Chapter 1, Problem 20P

Interpretation Introduction

Interpretation: The $\text{pH}$ of the solution of sodium acetate with concentration of $0.1\text{ M}$ and $0.01\text{ M}$ is to be determined with varying volume of HCl added to it.

Concept introduction: To calculate the $\text{pH}$ of the solution Henderson and Hasselbalch equation is used.
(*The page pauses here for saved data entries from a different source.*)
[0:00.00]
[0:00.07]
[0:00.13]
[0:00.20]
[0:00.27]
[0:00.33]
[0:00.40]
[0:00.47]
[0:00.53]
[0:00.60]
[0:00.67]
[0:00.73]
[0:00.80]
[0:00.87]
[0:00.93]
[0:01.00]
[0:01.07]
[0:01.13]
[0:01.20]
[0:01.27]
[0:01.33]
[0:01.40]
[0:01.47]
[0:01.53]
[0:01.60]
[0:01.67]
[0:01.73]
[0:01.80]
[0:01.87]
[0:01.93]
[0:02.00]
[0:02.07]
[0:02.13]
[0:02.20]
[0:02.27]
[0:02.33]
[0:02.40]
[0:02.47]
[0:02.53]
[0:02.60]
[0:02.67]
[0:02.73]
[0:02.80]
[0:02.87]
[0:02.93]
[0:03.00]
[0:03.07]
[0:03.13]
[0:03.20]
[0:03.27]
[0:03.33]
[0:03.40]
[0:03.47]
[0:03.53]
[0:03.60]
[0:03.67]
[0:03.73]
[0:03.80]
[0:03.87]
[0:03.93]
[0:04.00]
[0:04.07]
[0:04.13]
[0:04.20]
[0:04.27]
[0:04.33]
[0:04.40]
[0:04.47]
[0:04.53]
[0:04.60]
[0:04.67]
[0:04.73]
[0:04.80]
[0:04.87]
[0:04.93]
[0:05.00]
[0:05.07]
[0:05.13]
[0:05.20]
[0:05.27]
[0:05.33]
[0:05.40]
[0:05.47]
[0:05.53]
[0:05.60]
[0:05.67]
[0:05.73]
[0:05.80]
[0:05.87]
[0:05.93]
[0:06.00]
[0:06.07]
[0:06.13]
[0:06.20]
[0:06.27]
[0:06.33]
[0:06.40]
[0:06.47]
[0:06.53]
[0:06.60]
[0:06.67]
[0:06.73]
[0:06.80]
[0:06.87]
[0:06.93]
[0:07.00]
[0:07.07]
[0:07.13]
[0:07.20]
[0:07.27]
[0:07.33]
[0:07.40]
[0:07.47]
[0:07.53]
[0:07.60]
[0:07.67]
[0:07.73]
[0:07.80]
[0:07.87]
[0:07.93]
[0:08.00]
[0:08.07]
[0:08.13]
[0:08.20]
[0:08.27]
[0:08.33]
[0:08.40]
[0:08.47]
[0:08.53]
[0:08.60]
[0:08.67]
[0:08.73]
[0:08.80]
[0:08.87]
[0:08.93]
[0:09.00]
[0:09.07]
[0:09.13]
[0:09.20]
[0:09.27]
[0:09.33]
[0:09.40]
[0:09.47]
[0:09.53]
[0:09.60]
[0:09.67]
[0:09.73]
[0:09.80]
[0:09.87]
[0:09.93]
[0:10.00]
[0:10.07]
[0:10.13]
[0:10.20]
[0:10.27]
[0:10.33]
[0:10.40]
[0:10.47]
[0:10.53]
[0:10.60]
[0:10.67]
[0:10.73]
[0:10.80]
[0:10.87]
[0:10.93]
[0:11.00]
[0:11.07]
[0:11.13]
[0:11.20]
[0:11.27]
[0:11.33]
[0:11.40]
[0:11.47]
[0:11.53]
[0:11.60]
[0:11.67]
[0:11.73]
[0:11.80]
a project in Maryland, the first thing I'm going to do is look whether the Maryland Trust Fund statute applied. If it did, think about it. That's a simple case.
The expression is as given below,

  $\text{pH}=\text{p}{K}_{\text{a}}+\log \frac{\left[\text{Base}\right]}{\left[\text{Acid}\right]}$

Where,

• $\text{p}{K}_{\text{a}}$ is dissociation constant.
• $\left[\text{Base}\right]$ is the concentration of base.
• $\left[\text{Acid}\right]$ is the concentration of acid.

Answer to Problem 20P

The $\text{pH}$ values when different concentrations of $\text{HCl}$ is added to the $0.1\text{ M}$ sodium acetate is 6.33, 6.02, 5.69, and 4.74. While in case of $0.01\text{ M}$ sodium acetate it is 5.22, 4.74, 3.54 and 1.35.

Explanation of Solution

In the given condition there are two cases which is mentioned as below,

Case I-

Concentration of first solution is $0.1\text{ M}$ and the concentrations of $\text{HCl}$ added to this solution is $0.0025\text{ M}$ , $0.005\text{ M}$ , $0.01\text{ M}$ and $0.05\text{ M}$ .

Case II-

Concentration of the other solution is $0.01\text{ M}$ and the concentrations of $\text{HCl}$ added to this solution is $0.0025\text{ M}$ , $0.005\text{ M}$ , $0.01\text{ M}$ and $0.05\text{ M}$ .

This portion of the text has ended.